On a blisteringly hot Wednesday in June, me, Project Consultant Adam Fowles and Manifesto’s Innovation Lead Kjell Eldor-Evans joined the wonderfully welcoming community of people managing institutional web services in higher education at the IWMW conference in Greenwich. It was a chance for us to immerse ourselves in the challenges that higher ed is facing around governance, stakeholder alignment, content strategy and budgets, look for consistent themes, meet some potential new partners for governance and accessibility, and present some best-practice findings from our successful digital partnership with the University of Dundee.

 

Here follows a summary of the themes from the session we delivered.

 

 

The methodology behind a successful digital transformation project

By now it should be obvious that digital transformation doesn’t just mean upgrading your technology stack and adding new capabilities. It is as much about teams as it is about tech. We know from experience that it requires significant investment and willingness to change across people, process and technology. Given the near certainty that you’ll need to call in external help, how can you enact such drastic change while getting the right level of buy-in and support from an assemblage of partners with different specialisms and knowledge domains?

We’ve been investigating digital transformation in the higher education sector for many years now (we sponsored this Digital Clarity Group report on it in 2016). Most recently, through practical experience of working as a collaborative team with our partner Acquia and a large internal team at the University of Dundee, we feel like we can offer up some universally-applicable nuggets of advice for other institutions that have aspirations to digitally transform how they communicate with students, faculty, citizens, and corporate sponsors.

 

Choose the right technologies

Our work with the University of Dundee is centred around rebuilding their website to improve digital experiences and audience engagement, while providing a platform to support continuous incremental improvement. The second component is key – as we understand that it is difficult to get the level of investment necessary for this project approved, you must find a platform that meets your needs for years to come. One of the hallmarks of the digital era is that the changes keep coming. If your internal teams are to keep up with the changing expectations of your various audiences, you need to provide them with a platform that is sufficiently flexible and extensible.
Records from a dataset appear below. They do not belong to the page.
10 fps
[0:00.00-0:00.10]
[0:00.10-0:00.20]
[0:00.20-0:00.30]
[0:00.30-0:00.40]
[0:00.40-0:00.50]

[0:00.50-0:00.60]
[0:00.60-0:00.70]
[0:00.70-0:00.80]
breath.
By choosing to build their new website with Drupal, the University of Dundee did just that. Drupal has one of the largest open source communities in the world, with over 1,000,000 passionate developers, designers, trainers and strategists using it and working together on common problems. It gives Dundee a robust, easy to use, scalable platform on which to innovate, and deliver incredible experiences today while future proofing their strategy for years to come.

 

Choose the right partners

When it came to choosing infrastructure and implementation partners to work with them on their digital transformation project, Dundee did exactly the right thing: they engaged early and regularly with stakeholders throughout the organisation, taking the time to understand their individual goals and success metrics while also learning about the capabilities and capacities they had in-house and where they needed to bring in help.
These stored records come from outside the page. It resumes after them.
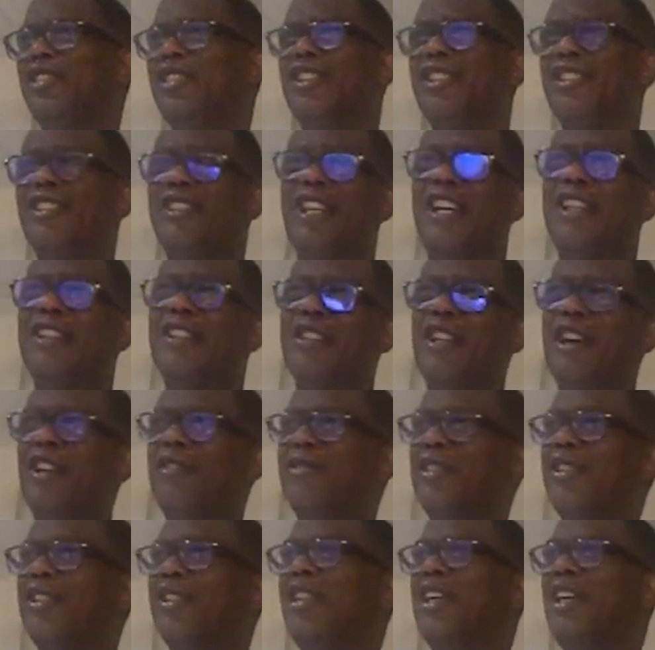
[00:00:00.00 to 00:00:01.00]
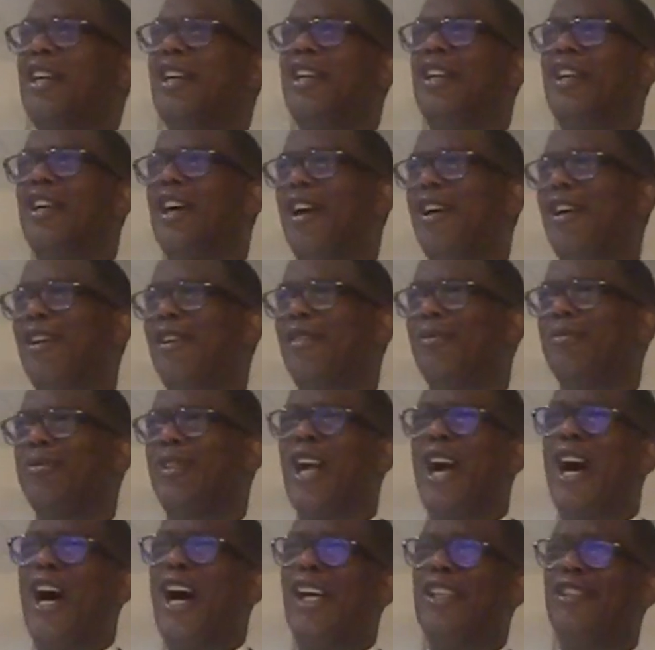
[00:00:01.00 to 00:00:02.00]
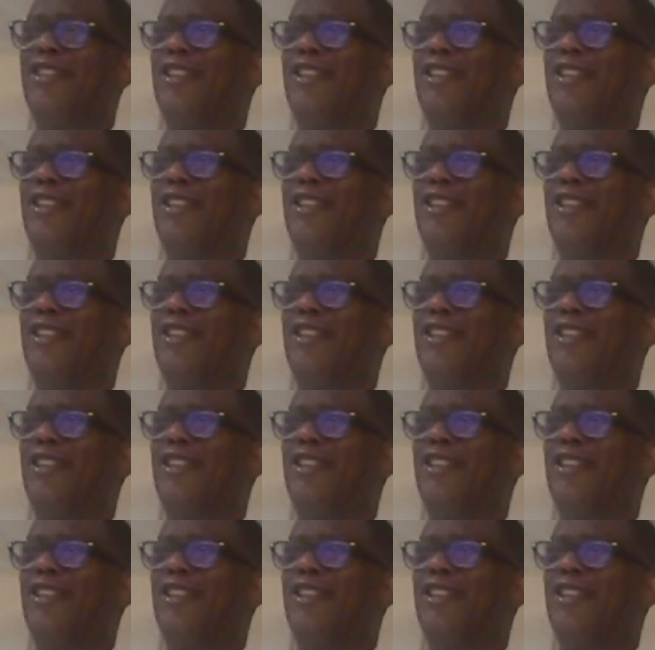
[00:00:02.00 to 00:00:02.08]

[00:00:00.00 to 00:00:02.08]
this, that, and the other. GodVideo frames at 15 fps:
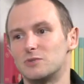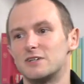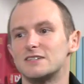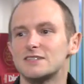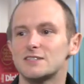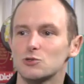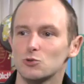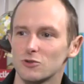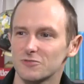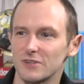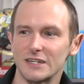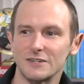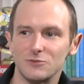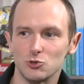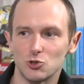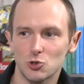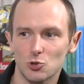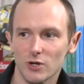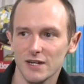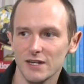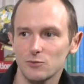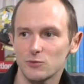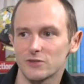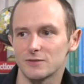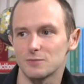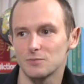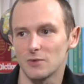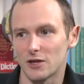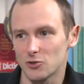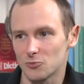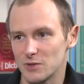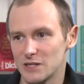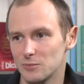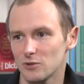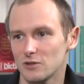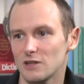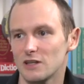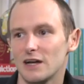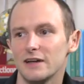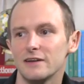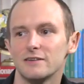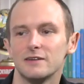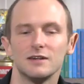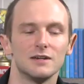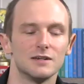Because it's sort of like if you trade with other people a lot,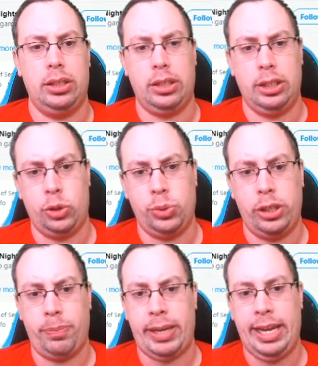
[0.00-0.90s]

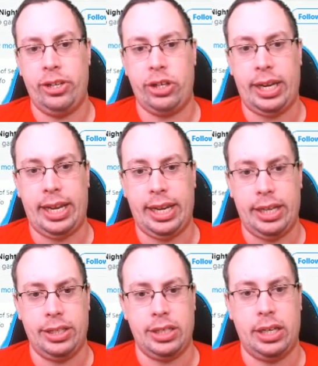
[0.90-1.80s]
Twitter page,
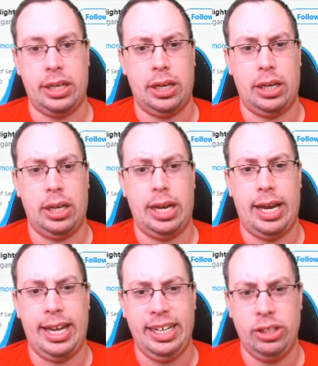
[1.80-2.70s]
and
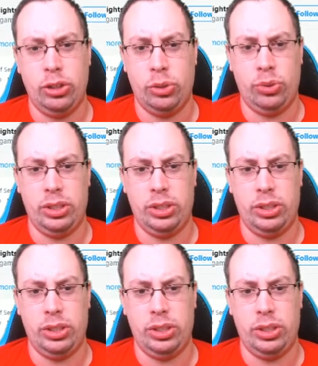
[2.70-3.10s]
I don't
In Acquia they have a Digital Experience Platform provider that allows them to deliver fast, high-quality, personalised experiences to users across the globe through a fast, secure and resilient cloud architecture. Manifesto helped them develop an implementation plan for the project, pulling together huge amounts of research to drill down to the core requirements of the project and put them in priority order. We also helped bring the internal development team up to speed on new technologies like Twig and BackstopJS, collaborating as a distributed team. 

 

Choose the right approach

It’s amazing to me that we’re still seeing ‘big bang’ approaches to rolling out large IT projects. As recently as last year, the TSB online banking migration, which locked millions of customers out of their accounts, demonstrated the folly of trying to replace widely-used legacy software across your entire user base in one go.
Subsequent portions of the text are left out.